Thor wrote much of the incidental music. This includes heavy metal riffs by his band and synthesizer music played by the band Thorkestra. Several other heavy metal bands contribute to the soundtrack. The Motörhead single "Ace of Spades" plays during the opening credits. Other bands heard on the soundtrack include Virgin Steele, Girlschool, Fist, and Death Mask, and a track by Thor's then-wife and backup singer Rusty Hamilton.

==Reception and legacy==
===Release===
The film was originally planned for a theatrical release by Filmworld Distributors but it was instead released direct-to-video by New World Pictures. It was released in the United States on VHS in October 1987. The film grossed C$1.5 million worldwide. The film was released on special edition DVD by Scorpion Releasing in 2010.

===Critical reception===
Steve Bissette for Deep Red Magazine criticized the story for being predictable and derivative. Bissette thought the makeup and production values to be competent and noted Rigaud's "absurd over-the-top performance". Fangoria had praise for the performances of the teen leads and recommended the movie for its heavy metal soundtrack. However, the reviewer considered the film boring, criticizing the lack of special effects and the predictable plot. Ian Jane of DVD Talk wrote that the film was horrible but so "deliciously goofy" one couldn't help but have fun with it. Writing in The Zombie Movie Encyclopedia, academic Peter Dendle called it "painful and toilsome". Bloody Disgusting listed the film among the "cheesiest" of heavy metal horror films. Kerrang! considered the soundtrack to be better than the film itself. Jim Craddock, author of VideoHound's Golden Movie Retriever, summarized the film as "cheap and stupid".

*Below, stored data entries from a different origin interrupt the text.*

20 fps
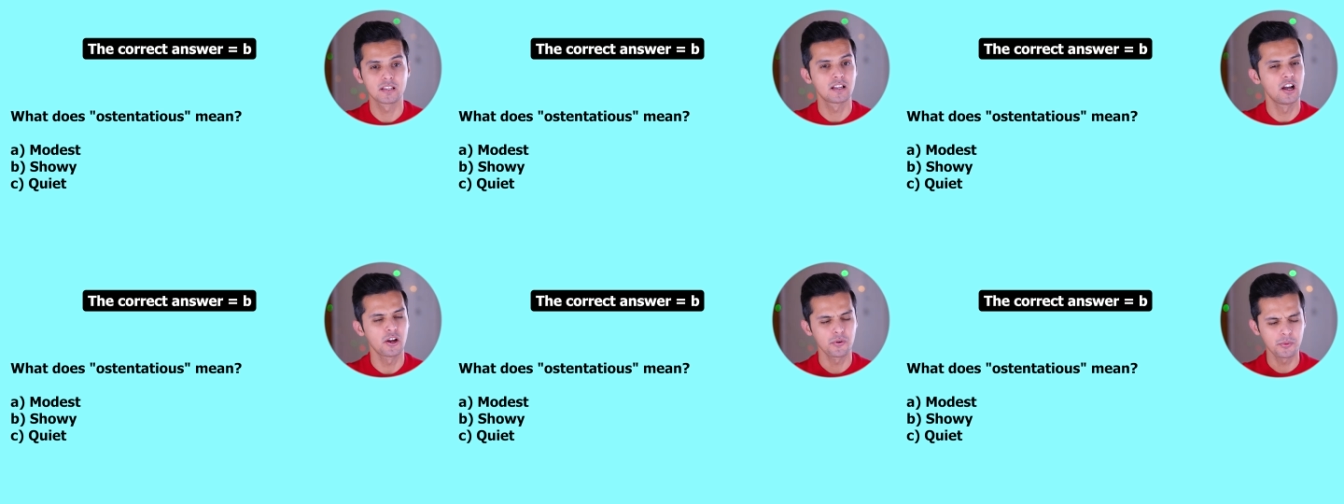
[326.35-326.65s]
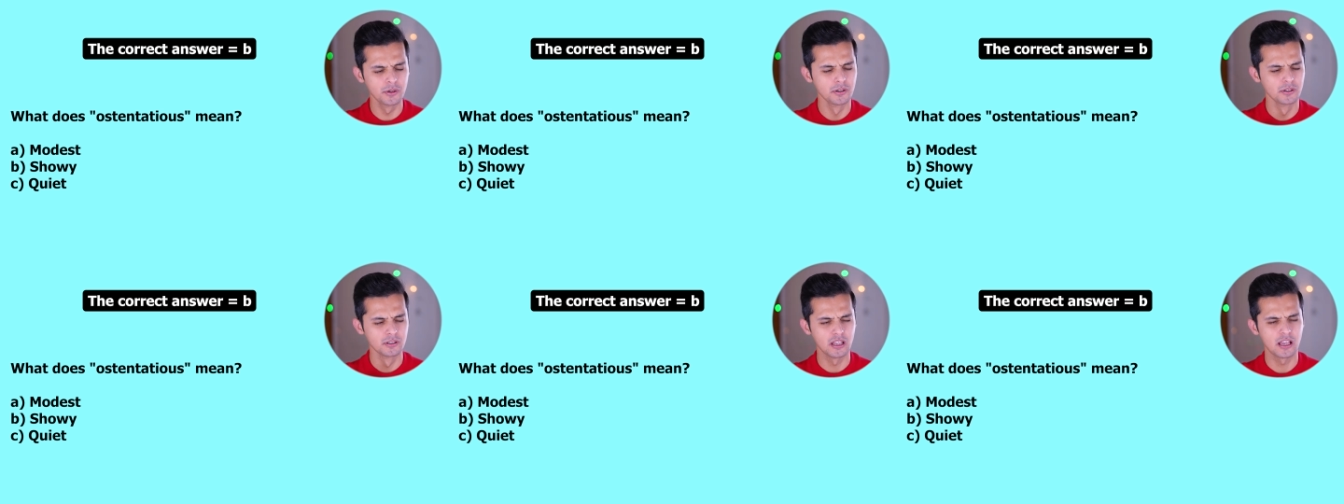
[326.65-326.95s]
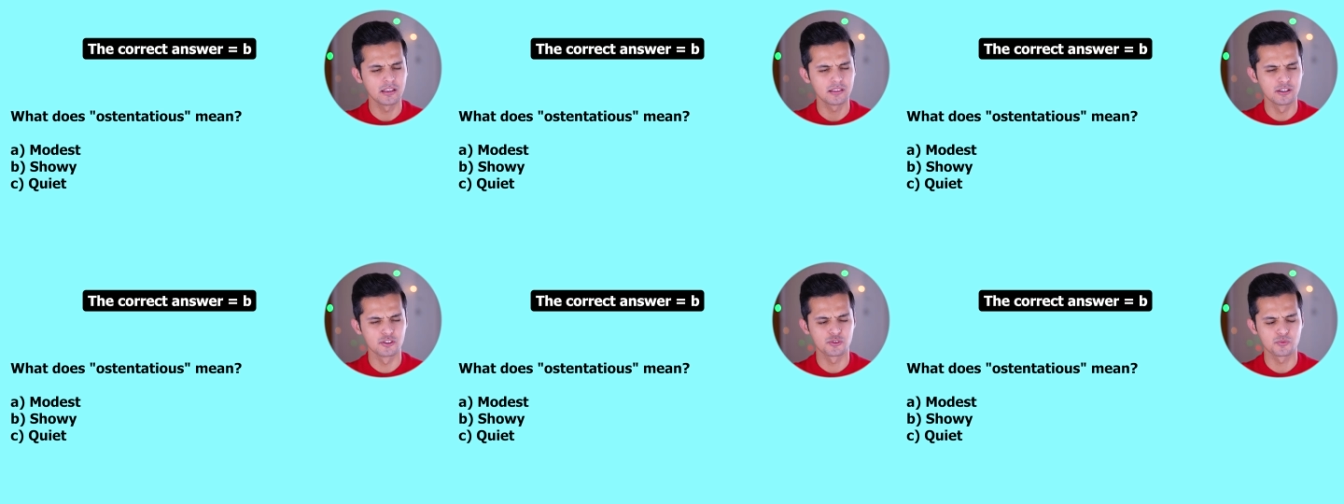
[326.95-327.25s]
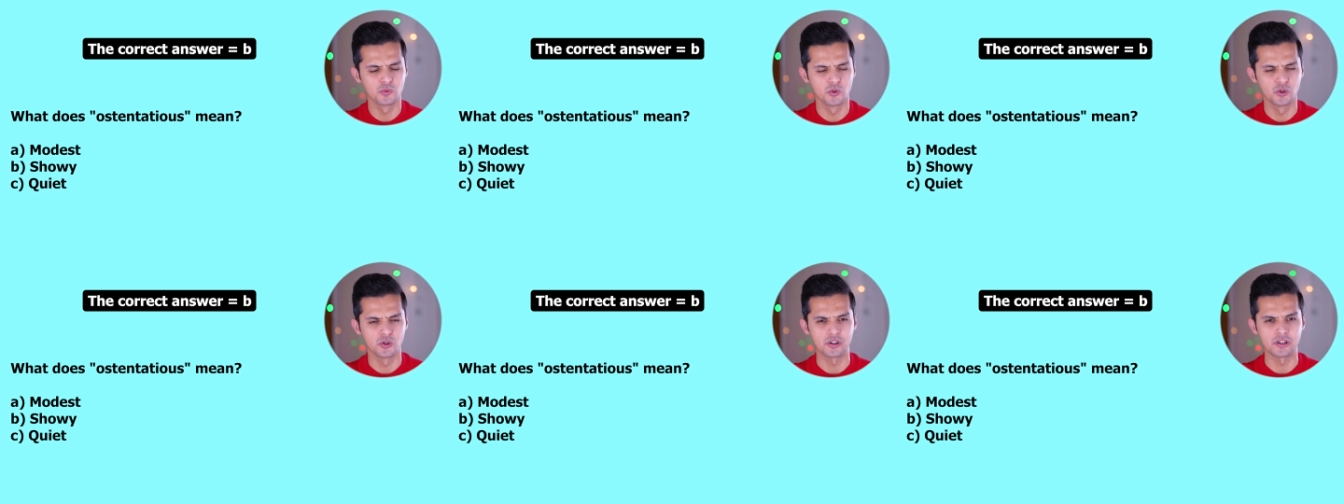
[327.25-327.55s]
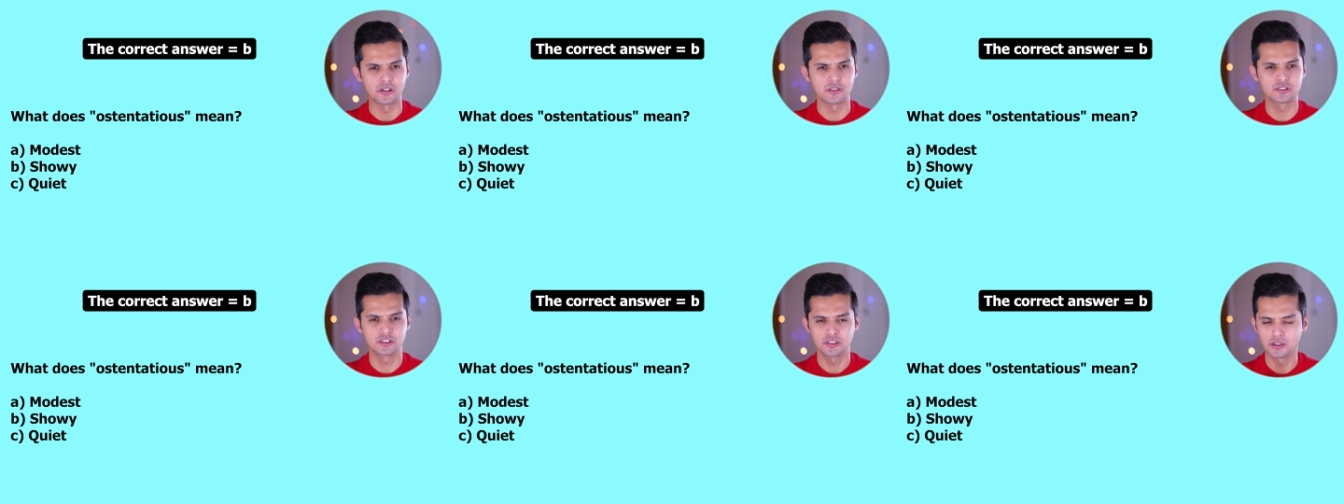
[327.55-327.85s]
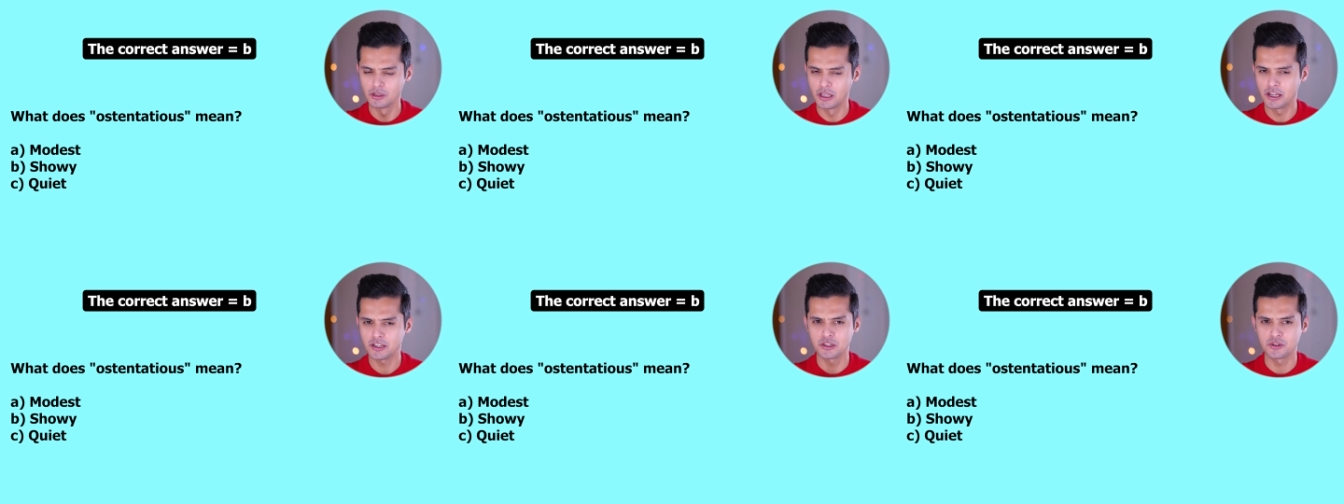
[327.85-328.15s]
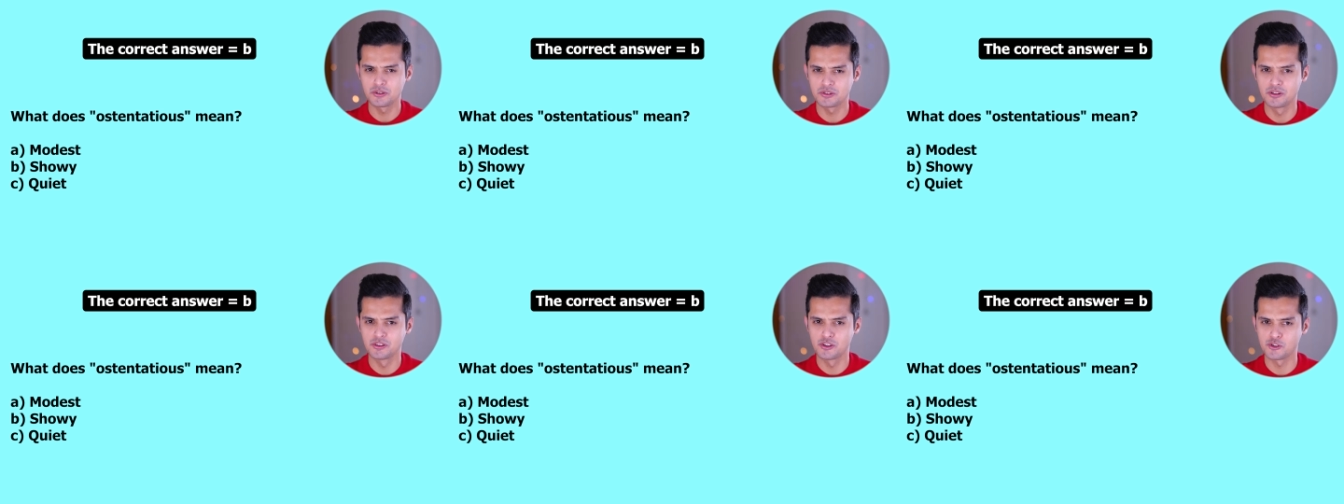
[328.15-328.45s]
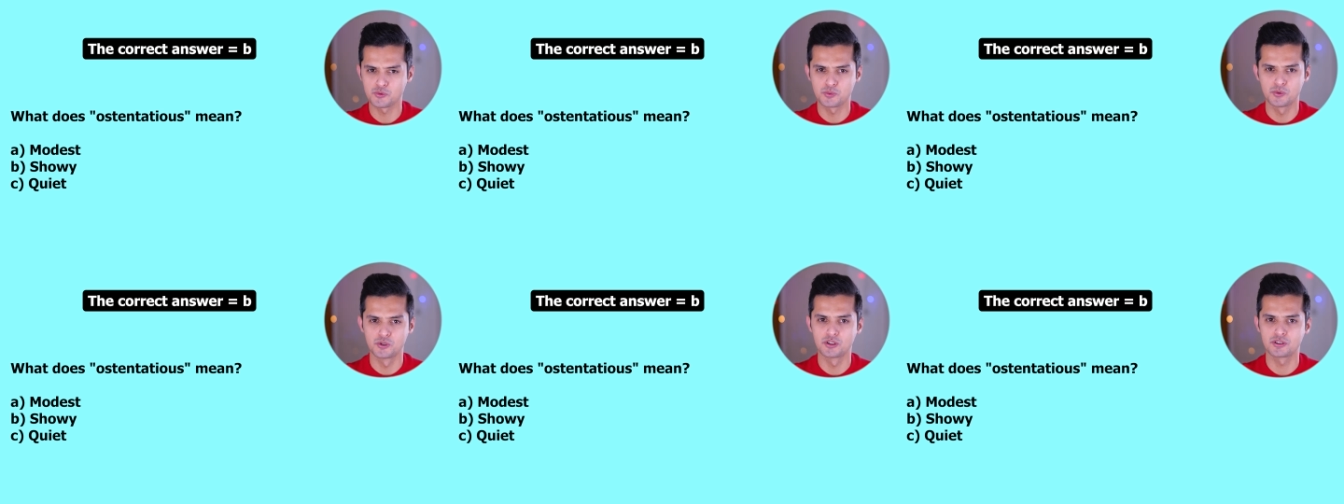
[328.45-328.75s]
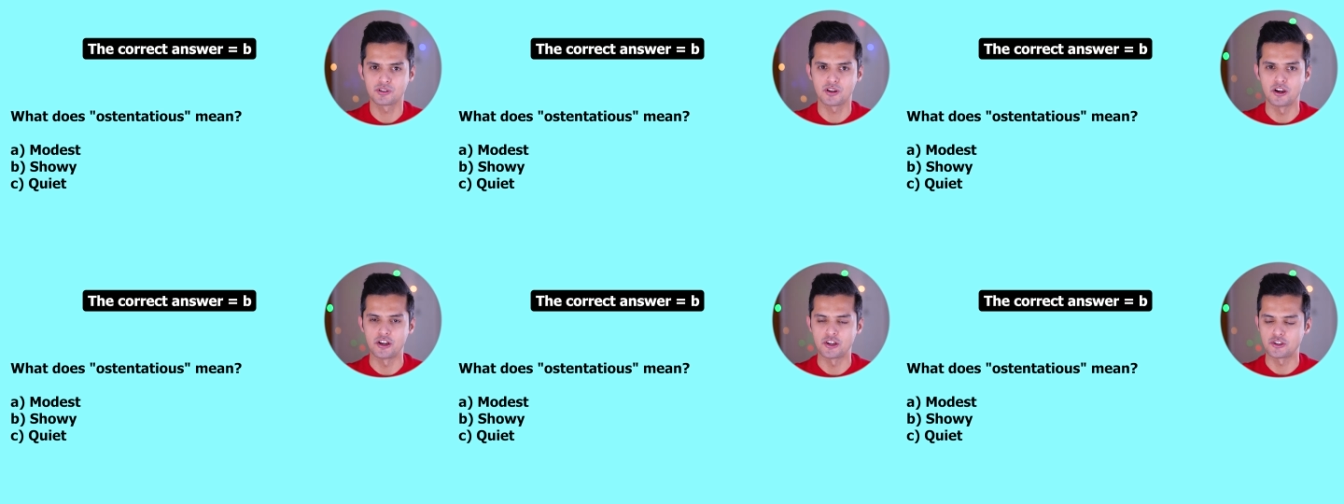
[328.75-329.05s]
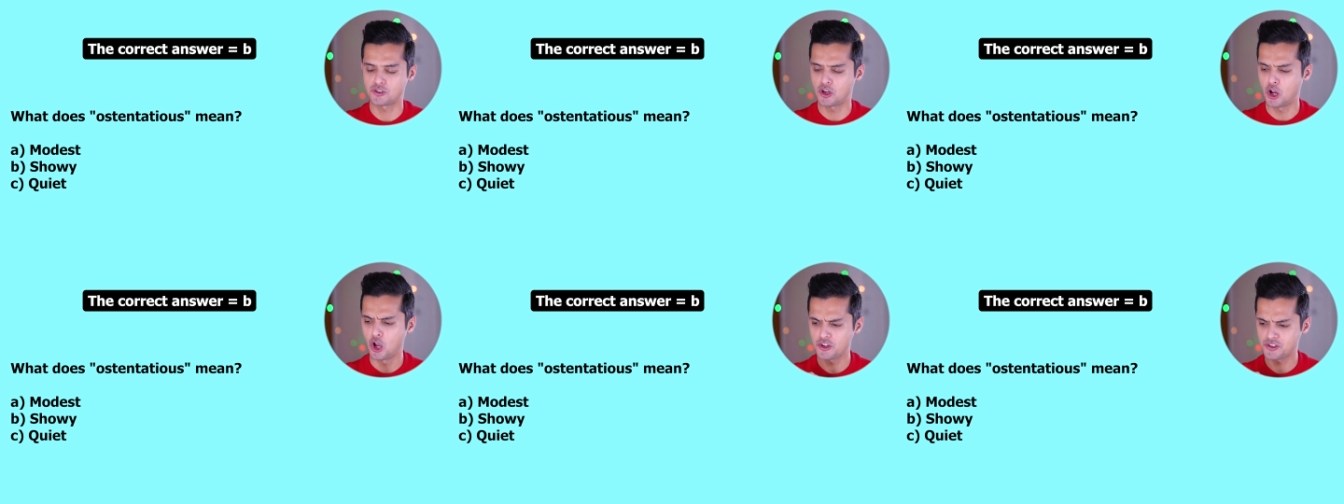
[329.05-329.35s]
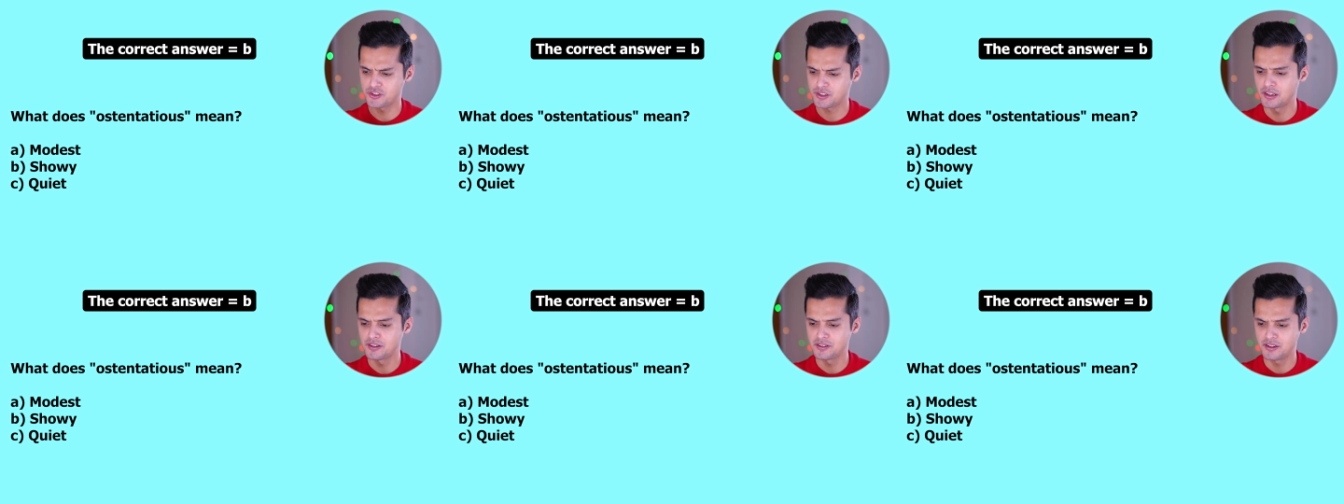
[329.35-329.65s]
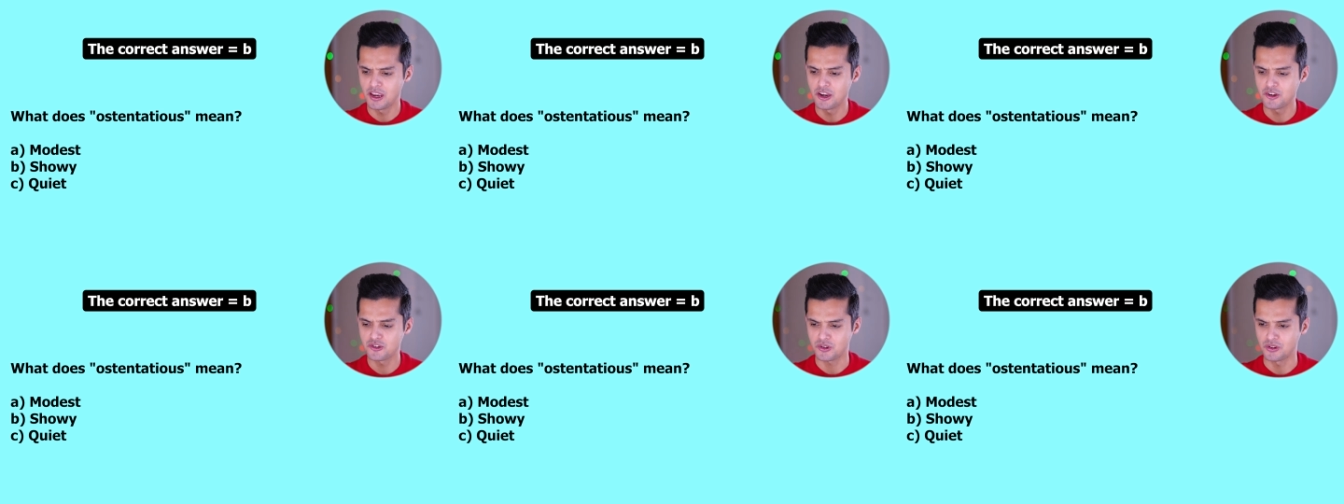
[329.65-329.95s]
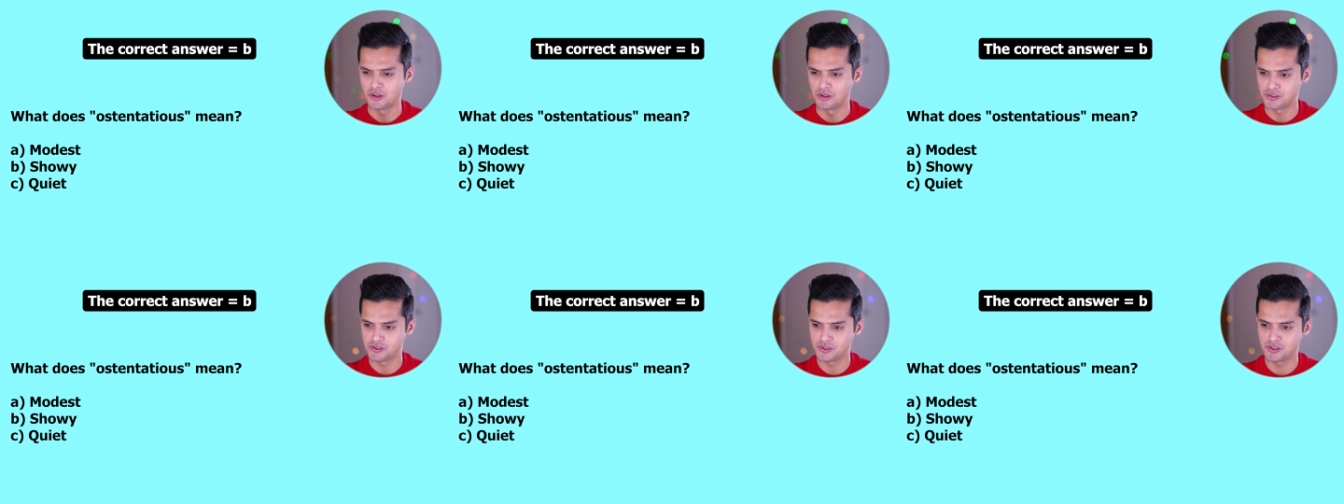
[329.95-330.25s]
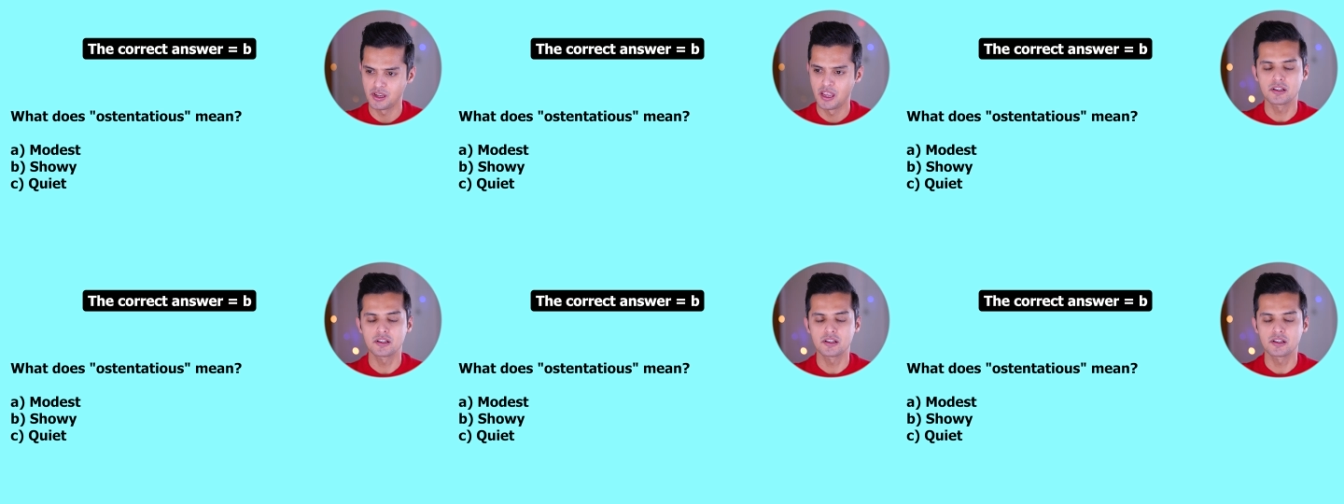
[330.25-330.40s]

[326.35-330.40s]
I really like this word. Do you like using this word, guys? Ostentatious.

===Mystery Science Theater 3000===

Zombie Nightmare was featured in a season six episode of Mystery Science Theater 3000 (MST3K), a cult science fiction comedy television series in which the character Mike Nelson and his two robot friends Crow T. Robot and Tom Servo are forced to watch bad films as part of an ongoing scientific experiment. The episode was first showcased during Comedy Central's "Fresh Cheese" fall 1994 tour around college campuses in the United States. It made its television debut on Comedy Central on 24 November 1994. The episode premiered during the channel's annual Turkey Day marathon of MST3K episodes, which Adam West hosted. In The Amazing Colossal Episode Guide, a series guide written by MST3K members, Mary Jo Pehl described the movie as "painful" and said that the members of the show "thoroughly, intensely, and unequivocally hated this movie". In 2009, Shout! Factory released the episode as part of the "Volume XV" box set, and in 2017, the episode was added to Netflix.